The incurable neurodegenerative disease attacks nerves in the brain and spinal cord leading to progressive paralysis and affects around 5,000 in the UK.

A number of studies in the US – where MND is known as amyotrophic lateral sclerosis or Lou Gehrig’s Disease – linked the condition to military service in the Gulf and researchers from the University of Glasgow have now looked at Scottish veterans.

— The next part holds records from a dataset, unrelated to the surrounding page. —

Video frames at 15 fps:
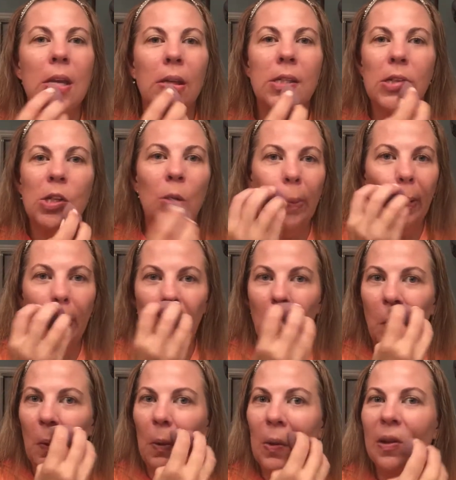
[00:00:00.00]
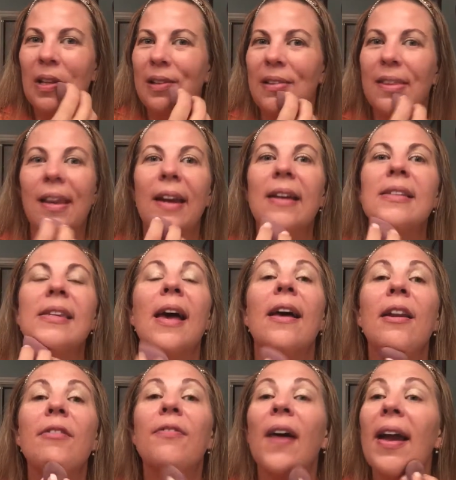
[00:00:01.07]
Super cool. And like I
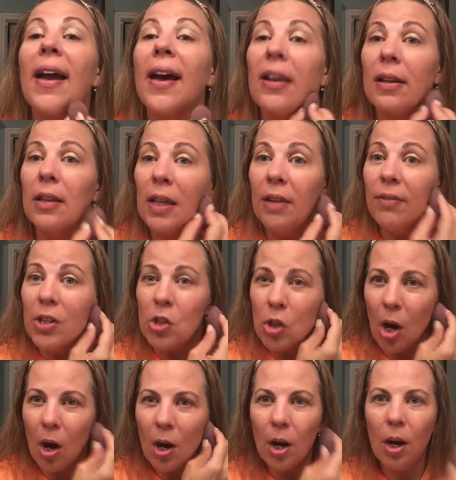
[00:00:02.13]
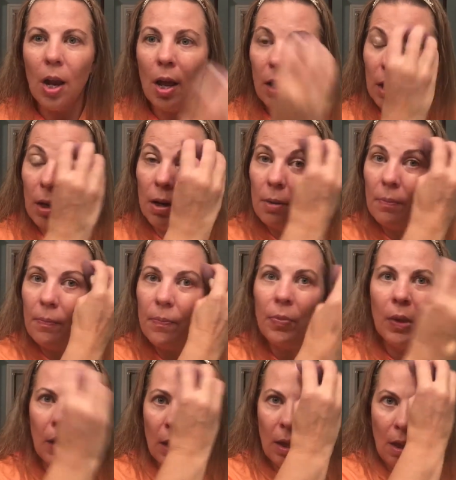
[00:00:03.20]
said, if I had an even darker color,
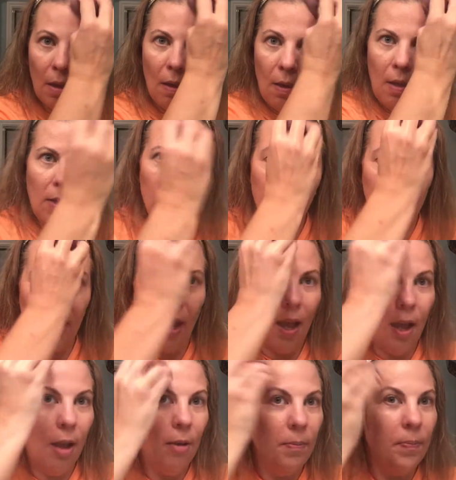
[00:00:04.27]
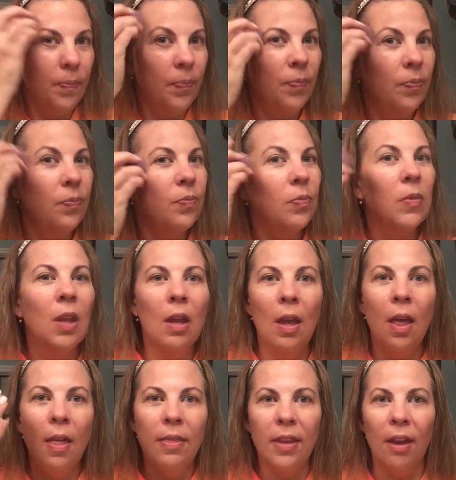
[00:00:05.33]
the
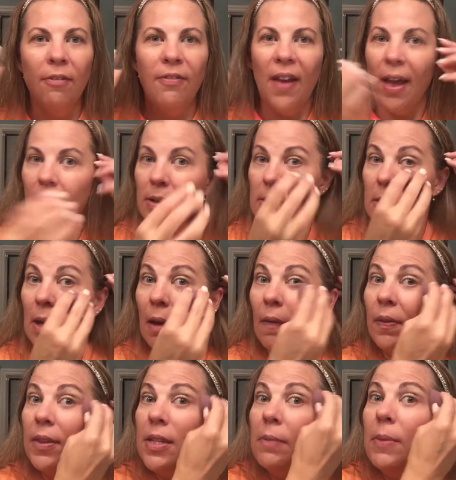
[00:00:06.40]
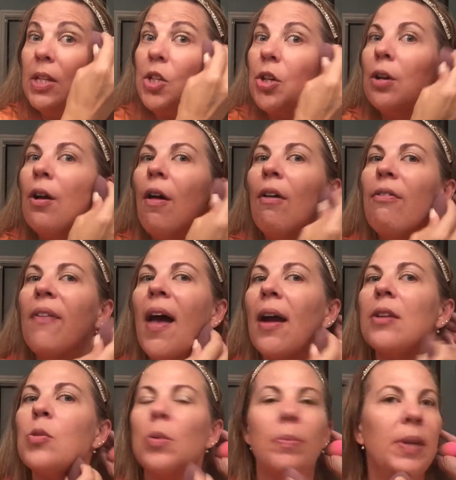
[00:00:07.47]
effects, dimensional
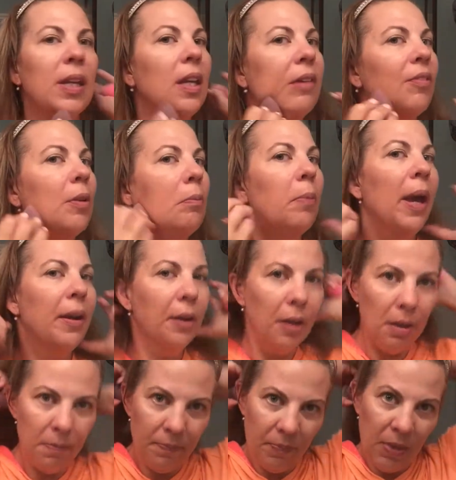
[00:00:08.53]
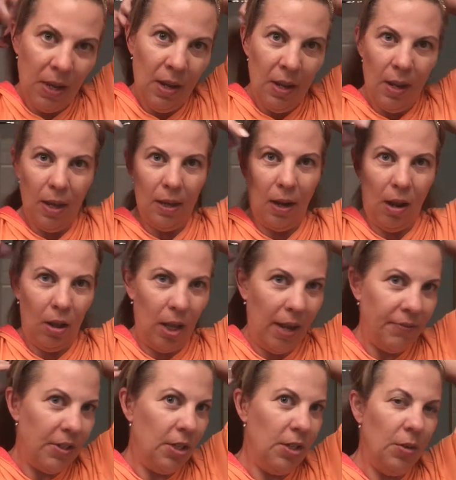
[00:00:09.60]
effect would be even better. and I'll
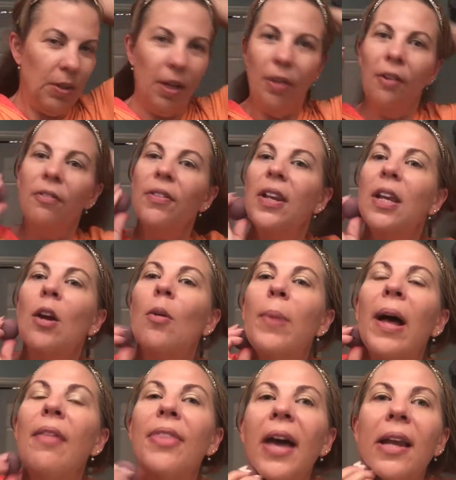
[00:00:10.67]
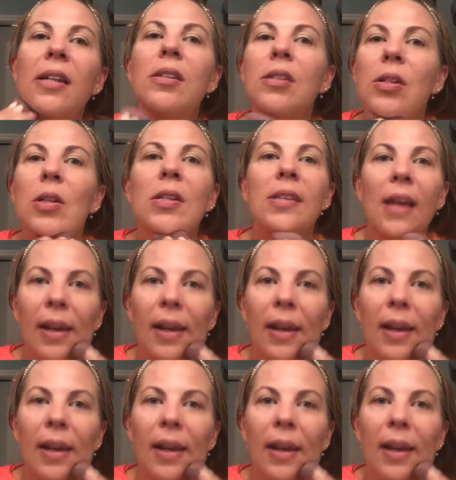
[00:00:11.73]
have to do another video about that as soon as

The team analysed 57,000 veterans who were born between 1945 and 1985 and who had a wide range of experience and length of service in the armed forces. They compared these to 173,000 non-veterans in the latest part of the long-term Scottish Veterans Health Study.

Looking at the rates of hospitalisation and death from MND, the study found there was a 50 per cent increased risk for those who had served in the armed forces. But there was no link to a particular deployment or length of service.

Researchers said the disease remains very rare and veterans and current personnel “should not worry unduly”.

Lead researcher Dr Beverly Bergman said: “This is an important study which has confirmed an increased risk in military personnel. We also showed that there was a higher risk in everyone who had experienced an injury, but the risk was greater in people who had served in the armed forces.

“Because the cases occurred over such a long period of time, we are confident that there is no specific link to Gulf War service, although higher rates of military smoking may explain the increased risk. This is a very rare disease and veterans should not worry unduly.”

A Ministry of Defence spokeswoman said they would considering the findings. The research is published in Occupational and Environmental Medicine.